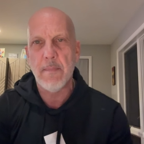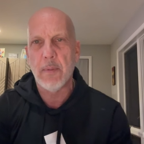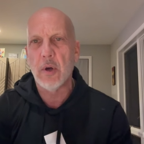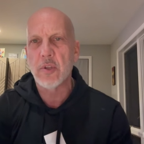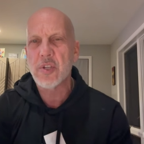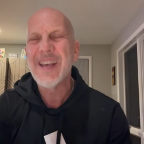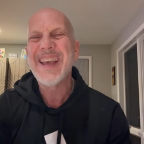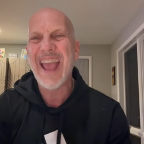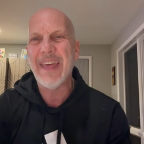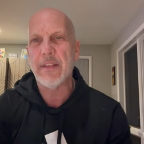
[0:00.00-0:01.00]
Bulls
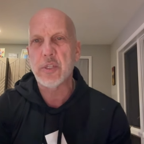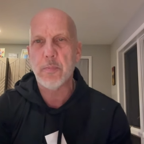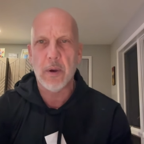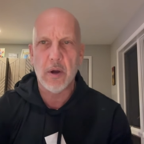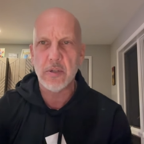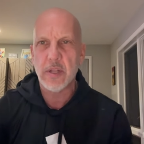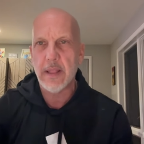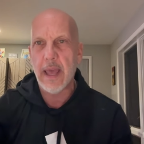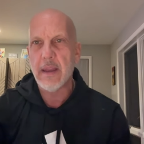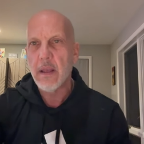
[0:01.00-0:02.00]
and the Spurs and
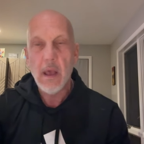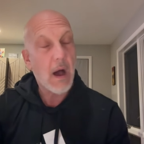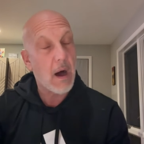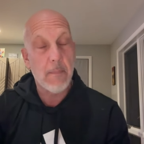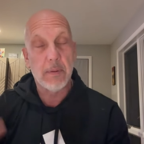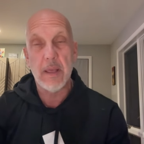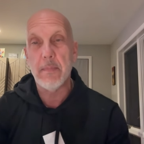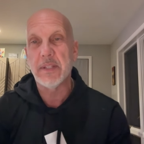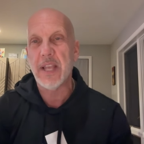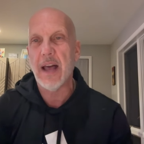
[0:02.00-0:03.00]
that
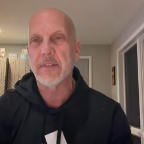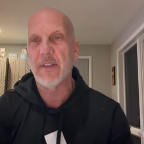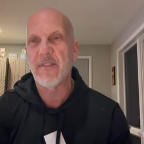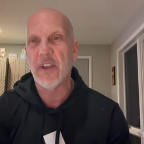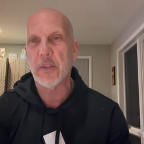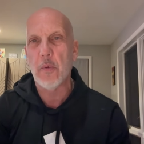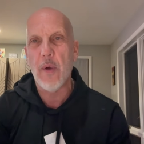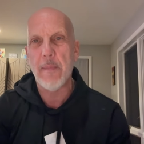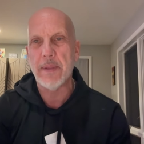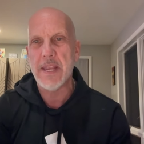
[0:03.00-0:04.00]
unbelievably talented Victor
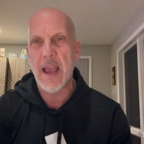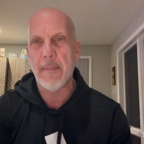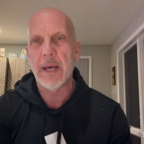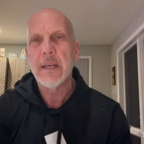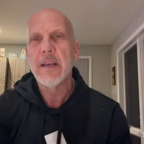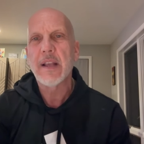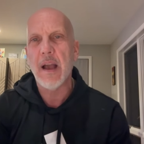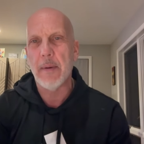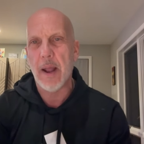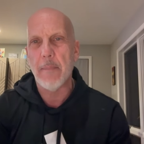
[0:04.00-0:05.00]
Wembanyama
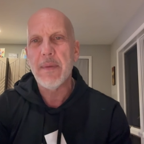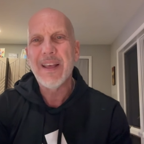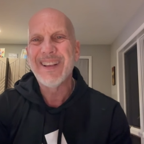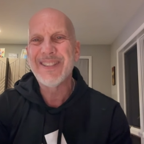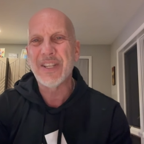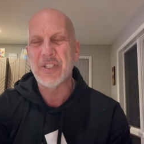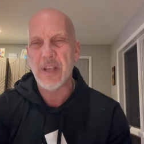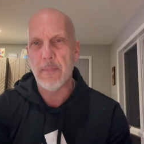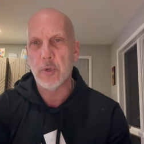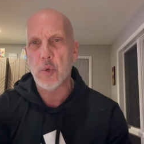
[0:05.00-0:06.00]
coming up
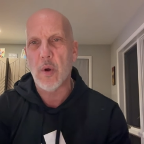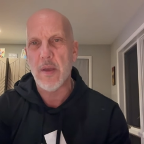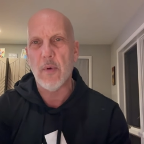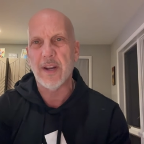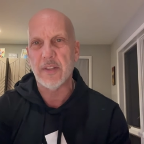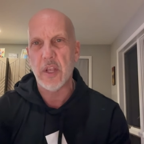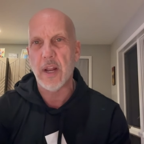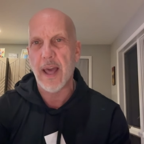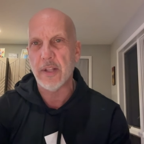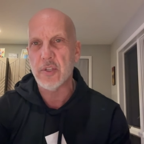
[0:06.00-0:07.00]
December 21 at the
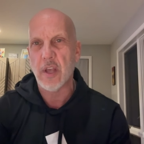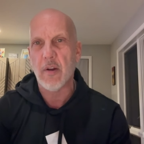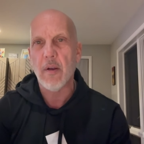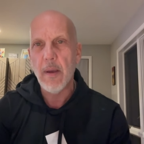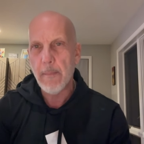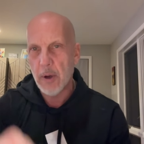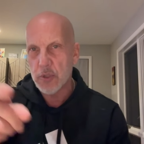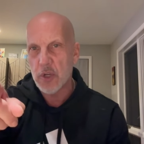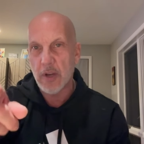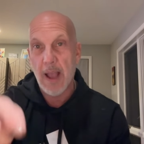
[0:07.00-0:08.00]
United Center.
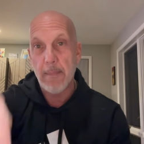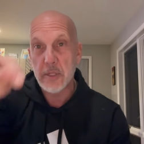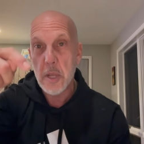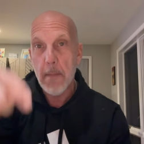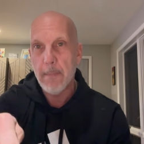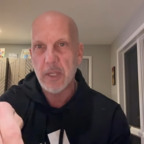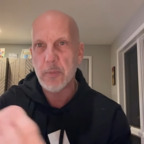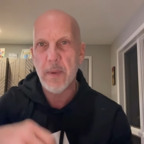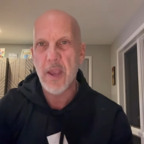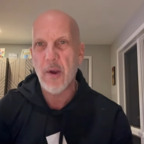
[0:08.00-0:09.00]
Post your comments. Must
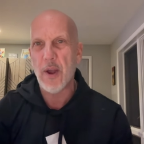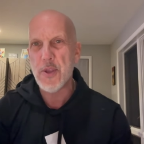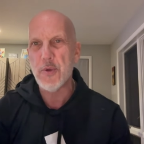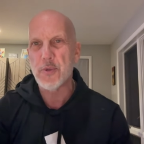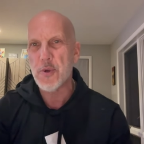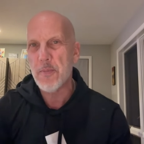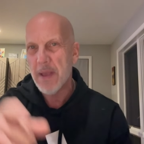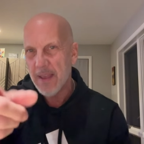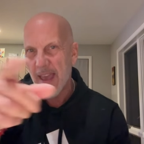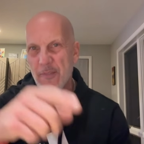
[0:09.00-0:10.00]
be here on YouTube.
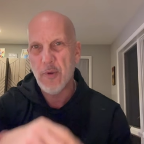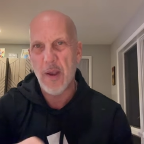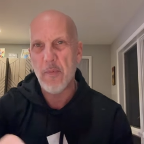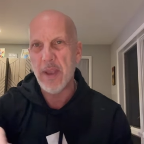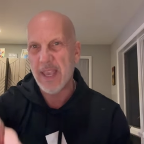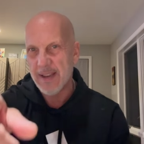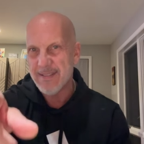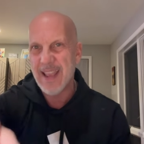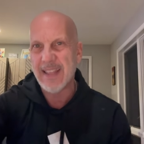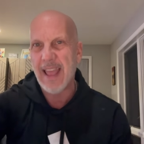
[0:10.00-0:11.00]
Have a great weekend.
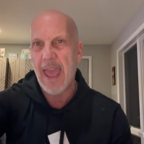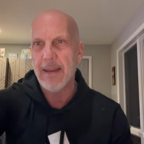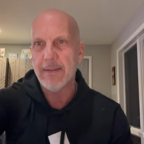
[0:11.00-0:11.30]
Take that.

-- -- --

WORK REQUEST
Pictures in the listing above must be skipped; everything else should be copied exactly.

ANSWER FOR THE TASK
[0:00.00-0:01.00]
Bulls
[0:01.00-0:02.00]
and the Spurs and
[0:02.00-0:03.00]
that
[0:03.00-0:04.00]
unbelievably talented Victor
[0:04.00-0:05.00]
Wembanyama
[0:05.00-0:06.00]
coming up
[0:06.00-0:07.00]
December 21 at the
[0:07.00-0:08.00]
United Center.
[0:08.00-0:09.00]
Post your comments. Must
[0:09.00-0:10.00]
be here on YouTube.
[0:10.00-0:11.00]
Have a great weekend.
[0:11.00-0:11.30]
Take that.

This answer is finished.